**TASK REQUIREMENTS:** Write the listing out again word for word, excluding any pictures.

EXERCISE DATA START

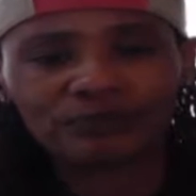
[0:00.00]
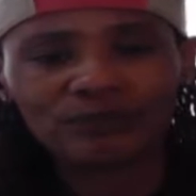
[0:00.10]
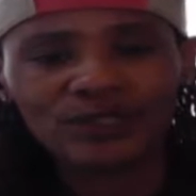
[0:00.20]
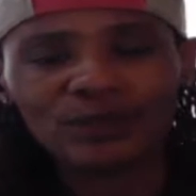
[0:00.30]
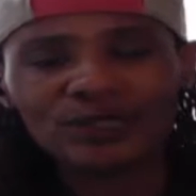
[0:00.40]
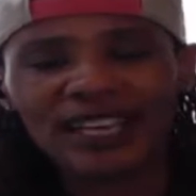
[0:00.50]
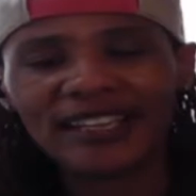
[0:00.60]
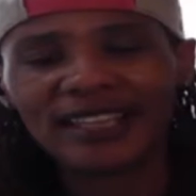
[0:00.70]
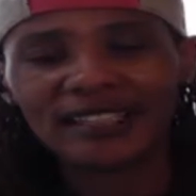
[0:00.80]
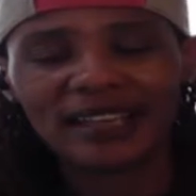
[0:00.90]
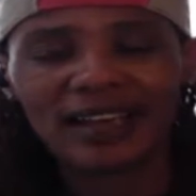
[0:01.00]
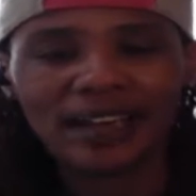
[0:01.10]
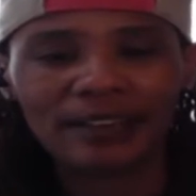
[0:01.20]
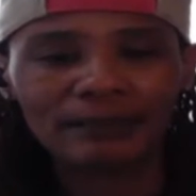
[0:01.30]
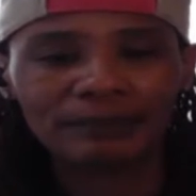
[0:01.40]
so take that
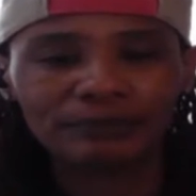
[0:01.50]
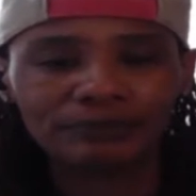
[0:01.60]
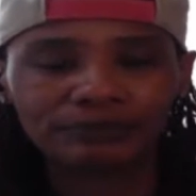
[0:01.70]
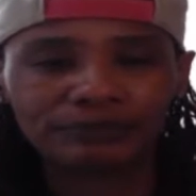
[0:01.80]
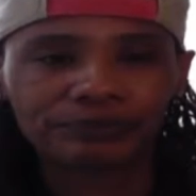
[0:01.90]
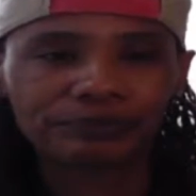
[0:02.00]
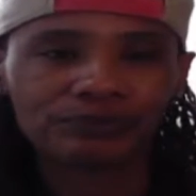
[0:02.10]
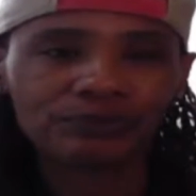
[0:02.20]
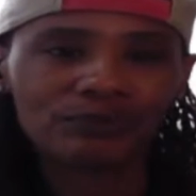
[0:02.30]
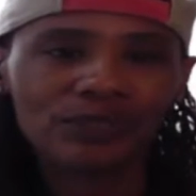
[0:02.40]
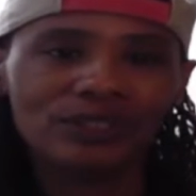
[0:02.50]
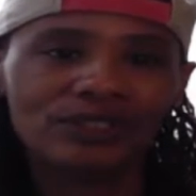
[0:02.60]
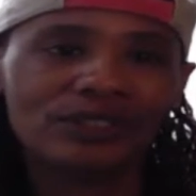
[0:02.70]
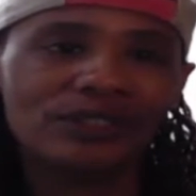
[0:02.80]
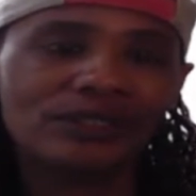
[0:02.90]
time
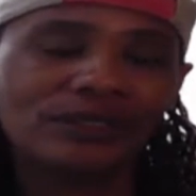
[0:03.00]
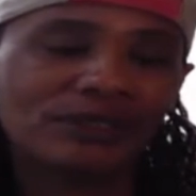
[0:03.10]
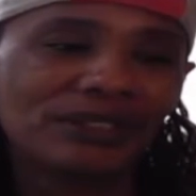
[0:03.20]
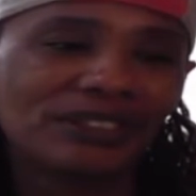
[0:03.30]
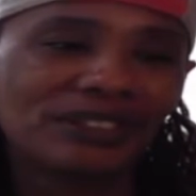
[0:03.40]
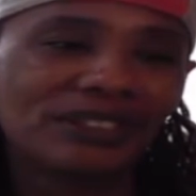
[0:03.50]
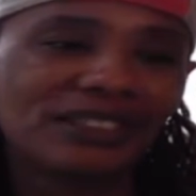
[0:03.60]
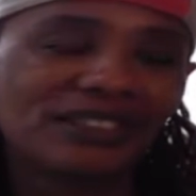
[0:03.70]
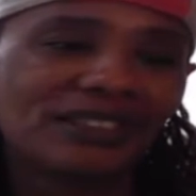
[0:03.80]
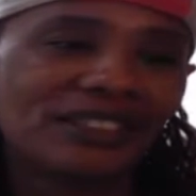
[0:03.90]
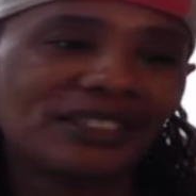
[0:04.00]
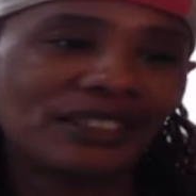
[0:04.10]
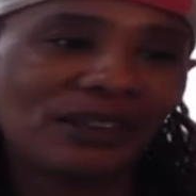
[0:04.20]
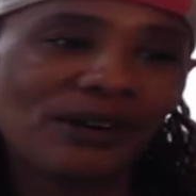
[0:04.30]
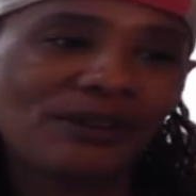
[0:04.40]
to
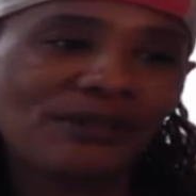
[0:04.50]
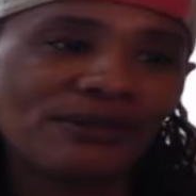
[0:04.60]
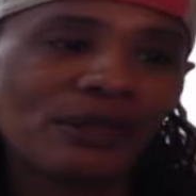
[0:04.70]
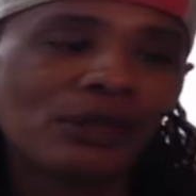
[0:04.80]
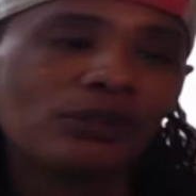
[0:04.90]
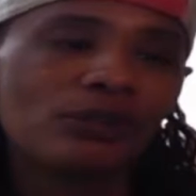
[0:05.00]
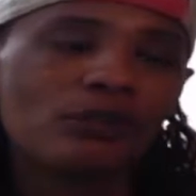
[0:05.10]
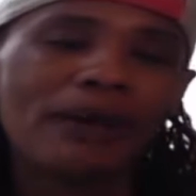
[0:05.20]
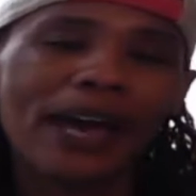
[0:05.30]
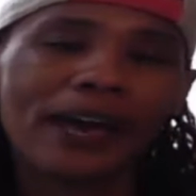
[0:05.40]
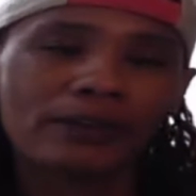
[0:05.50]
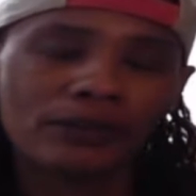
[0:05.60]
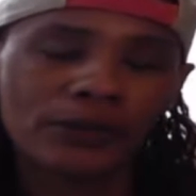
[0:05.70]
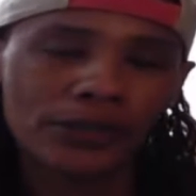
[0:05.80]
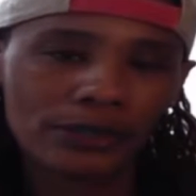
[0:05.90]
learn new patterns
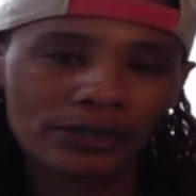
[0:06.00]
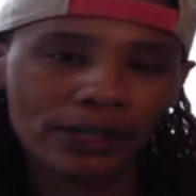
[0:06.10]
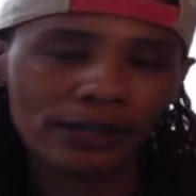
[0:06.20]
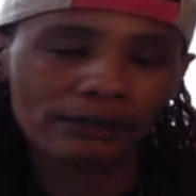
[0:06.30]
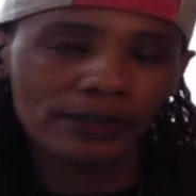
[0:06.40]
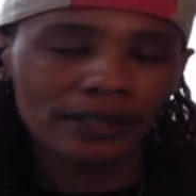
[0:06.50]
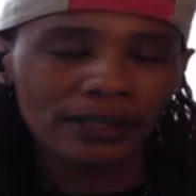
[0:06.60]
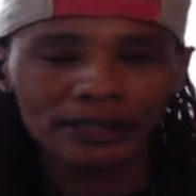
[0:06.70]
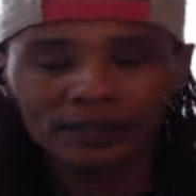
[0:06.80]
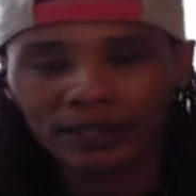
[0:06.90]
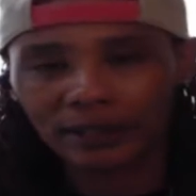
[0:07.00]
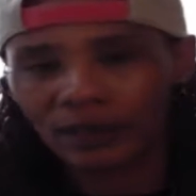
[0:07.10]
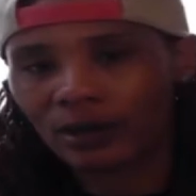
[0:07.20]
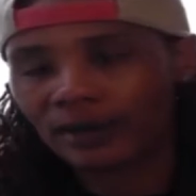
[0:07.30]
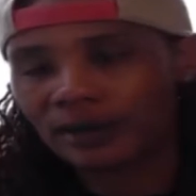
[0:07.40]
for yourself. Instead of
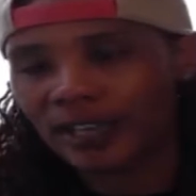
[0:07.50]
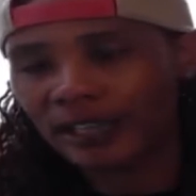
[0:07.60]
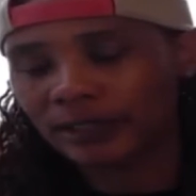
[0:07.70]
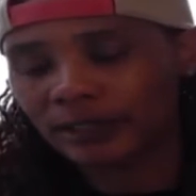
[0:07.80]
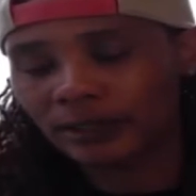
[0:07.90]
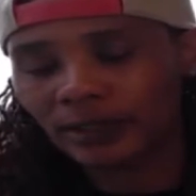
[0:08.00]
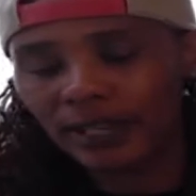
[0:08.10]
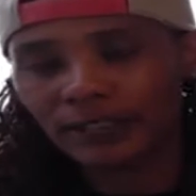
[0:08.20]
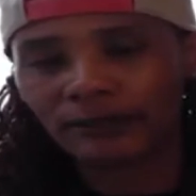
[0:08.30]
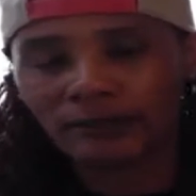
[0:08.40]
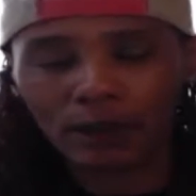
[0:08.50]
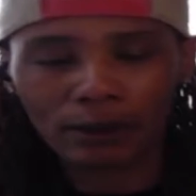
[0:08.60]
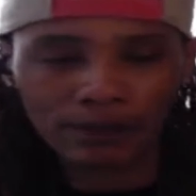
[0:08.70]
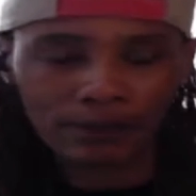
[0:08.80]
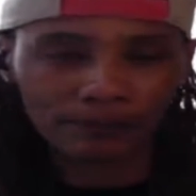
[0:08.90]
all the negative
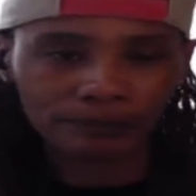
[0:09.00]
thoughts,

EXERCISE DATA END

**RESPONSE TO THE EXERCISE:**
[0:00.00]
[0:00.10]
[0:00.20]
[0:00.30]
[0:00.40]
[0:00.50]
[0:00.60]
[0:00.70]
[0:00.80]
[0:00.90]
[0:01.00]
[0:01.10]
[0:01.20]
[0:01.30]
[0:01.40]
so take that
[0:01.50]
[0:01.60]
[0:01.70]
[0:01.80]
[0:01.90]
[0:02.00]
[0:02.10]
[0:02.20]
[0:02.30]
[0:02.40]
[0:02.50]
[0:02.60]
[0:02.70]
[0:02.80]
[0:02.90]
time
[0:03.00]
[0:03.10]
[0:03.20]
[0:03.30]
[0:03.40]
[0:03.50]
[0:03.60]
[0:03.70]
[0:03.80]
[0:03.90]
[0:04.00]
[0:04.10]
[0:04.20]
[0:04.30]
[0:04.40]
to
[0:04.50]
[0:04.60]
[0:04.70]
[0:04.80]
[0:04.90]
[0:05.00]
[0:05.10]
[0:05.20]
[0:05.30]
[0:05.40]
[0:05.50]
[0:05.60]
[0:05.70]
[0:05.80]
[0:05.90]
learn new patterns
[0:06.00]
[0:06.10]
[0:06.20]
[0:06.30]
[0:06.40]
[0:06.50]
[0:06.60]
[0:06.70]
[0:06.80]
[0:06.90]
[0:07.00]
[0:07.10]
[0:07.20]
[0:07.30]
[0:07.40]
for yourself. Instead of
[0:07.50]
[0:07.60]
[0:07.70]
[0:07.80]
[0:07.90]
[0:08.00]
[0:08.10]
[0:08.20]
[0:08.30]
[0:08.40]
[0:08.50]
[0:08.60]
[0:08.70]
[0:08.80]
[0:08.90]
all the negative
[0:09.00]
thoughts,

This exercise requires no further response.